The nurse consulted with the prison doctor, checked Moe's account against medical drug tables and concluded he had received adequate treatment, even though he had scaly, raised lesions on his neck, chest and back, and could not identify the drugs he had received in Thailand. Moe also complained of numbness in his fingers and a forearm -- a condition associated with leprosy, documents show.
The prison doctor who consulted with the nurse is an employee of Corizon Inc., the for-profit medical provider that has come under fire in other states for poor medical care. Corizon provides health care to the state's 9,400 inmates.
The nurse is a state employee named in a federal court suit brought by a then-inmate in St. Cloud who suffered severe cornea damage and a loss of skin from his entire body from an adverse reaction to prescribed drugs given to him in prison in 2007. The DOC settled out of court last December with the man for $275,000; he is suing Corizon for damages. The nurse and doctor who treated Moe still work at the prison.

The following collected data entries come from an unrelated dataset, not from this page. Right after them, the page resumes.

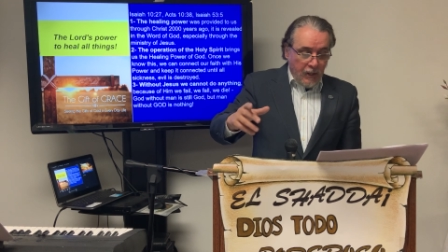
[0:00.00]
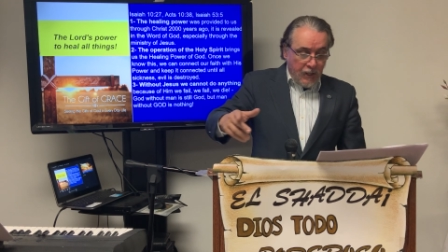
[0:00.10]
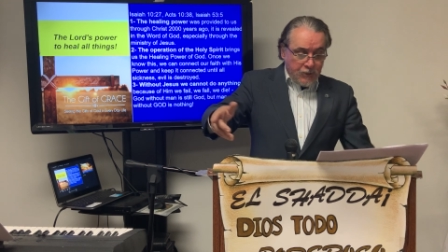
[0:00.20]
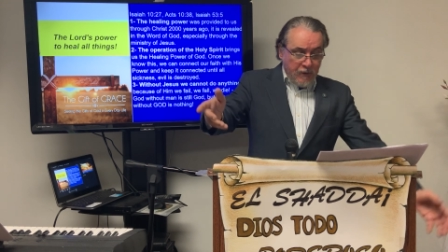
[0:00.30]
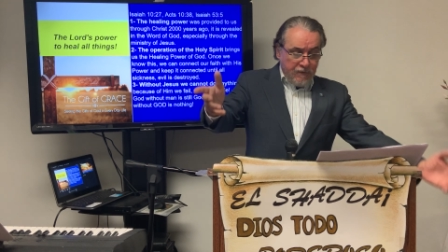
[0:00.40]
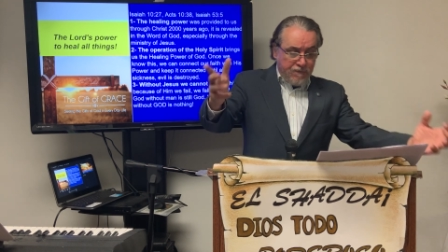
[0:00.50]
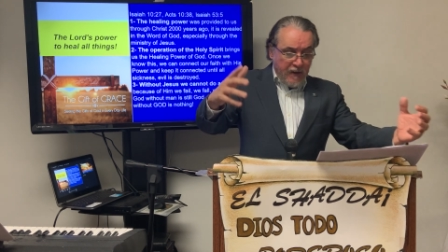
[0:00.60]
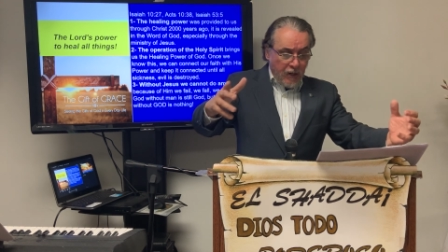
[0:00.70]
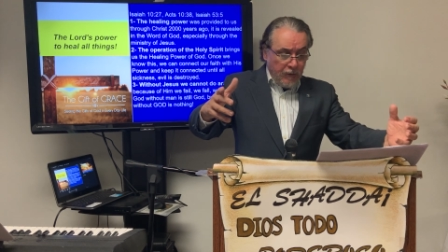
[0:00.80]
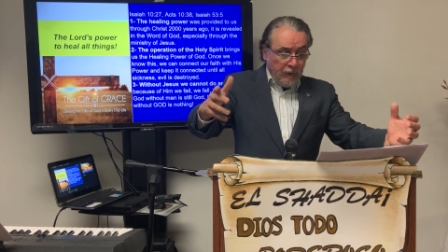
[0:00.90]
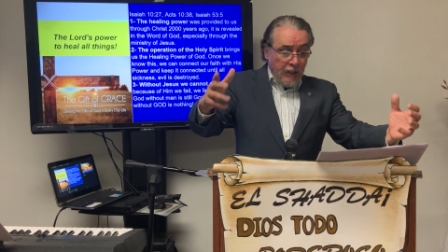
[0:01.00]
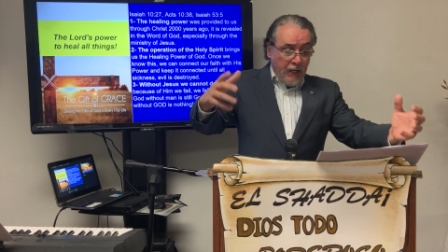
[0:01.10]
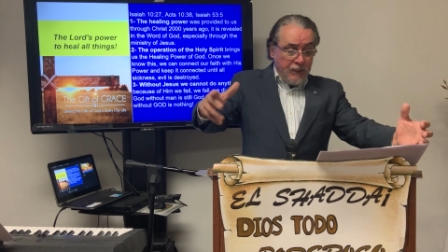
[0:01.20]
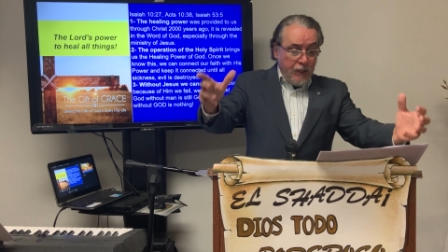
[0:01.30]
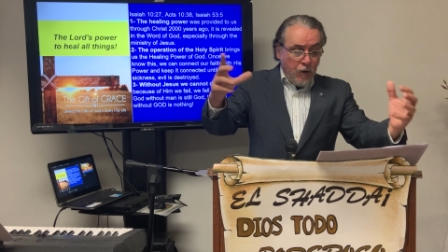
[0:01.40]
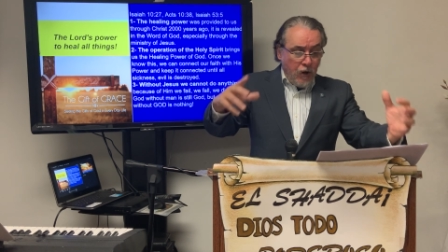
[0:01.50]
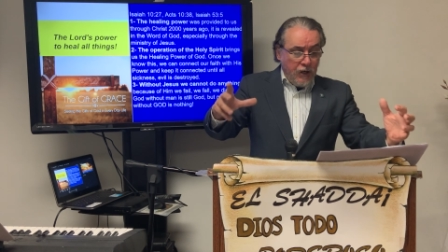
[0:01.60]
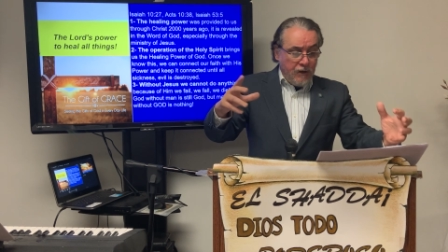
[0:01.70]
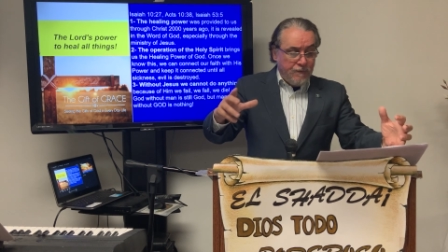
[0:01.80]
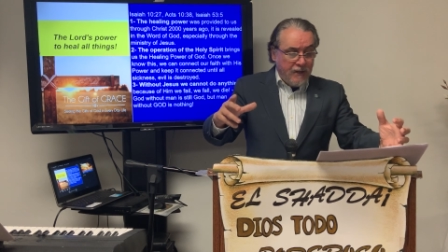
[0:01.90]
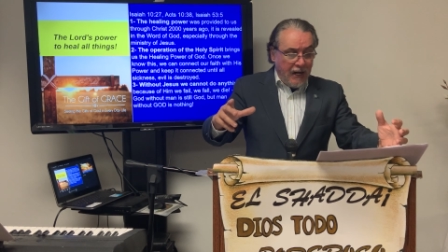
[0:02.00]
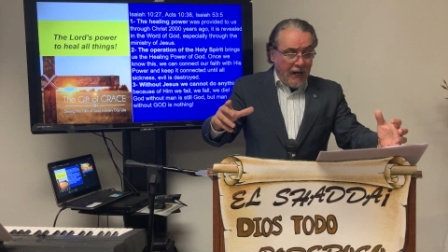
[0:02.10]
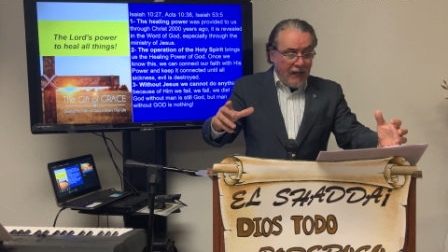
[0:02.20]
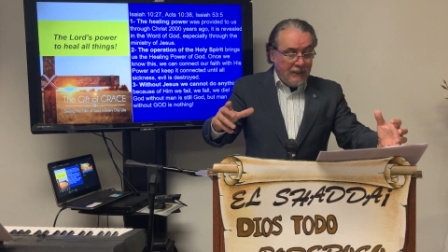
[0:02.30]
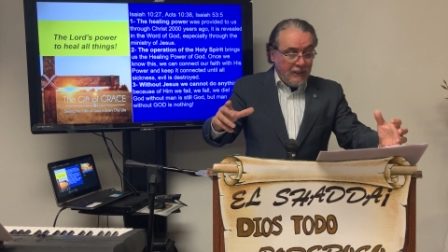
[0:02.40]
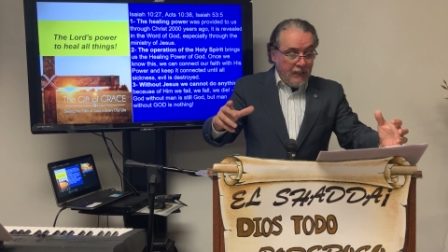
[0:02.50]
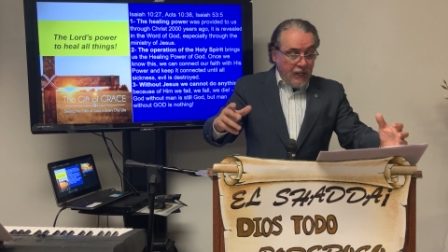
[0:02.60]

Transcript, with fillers: Is revealed in the Word of God,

For prison officials, "the red flag was that he [Moe] told the admitting nurse in St. Cloud that he was diagnosed with leprosy,'' said a state health employee with direct knowledge of Moe's case. "Steps should have been taken by them to place him in isolation until they verified whether he'd been properly treated and what kinds of medication he'd received" in Thailand.
Soon after that exam, Moe was transferred to Rush City, where a doctor concluded that he had not been treated adequately in the refugee camp.
The doctor was so concerned about the active lesions and Moe's sketchy medical history that she consulted the National Hansen's Disease Program in Baton Rouge, La. A doctor at that federal agency told her to perform a biopsy immediately and send a sample to his agency. Hansen's Disease is another name for leprosy.
The following night, Moe was taken by ambulance to the prison in Oak Park Heights, which has a negative air-flow room used to treat inmates with contagious illnesses.
'Safety is our first priority'
Three days later, after reviewing Moe's chart, Paulson and Margaret Gemmell, assistant director of nursing, sent an e-mail to prison staff in St. Cloud, Rush City and Oak Park Heights "to minimize fear" and reassure everyone that proper steps had been taken.
"Because leprosy is a disease causing fright in most people, mostly based on misinformation, we want to provide you with accurate information to support you," they wrote. "Leprosy is one of the least-infectious known diseases. ... Please be assured that the health and safety of our staff is our first priority."
Moe is expected to be transferred soon to a yet-to-be-named state prison. He likely will be placed in the department's supervised release program in August 2013.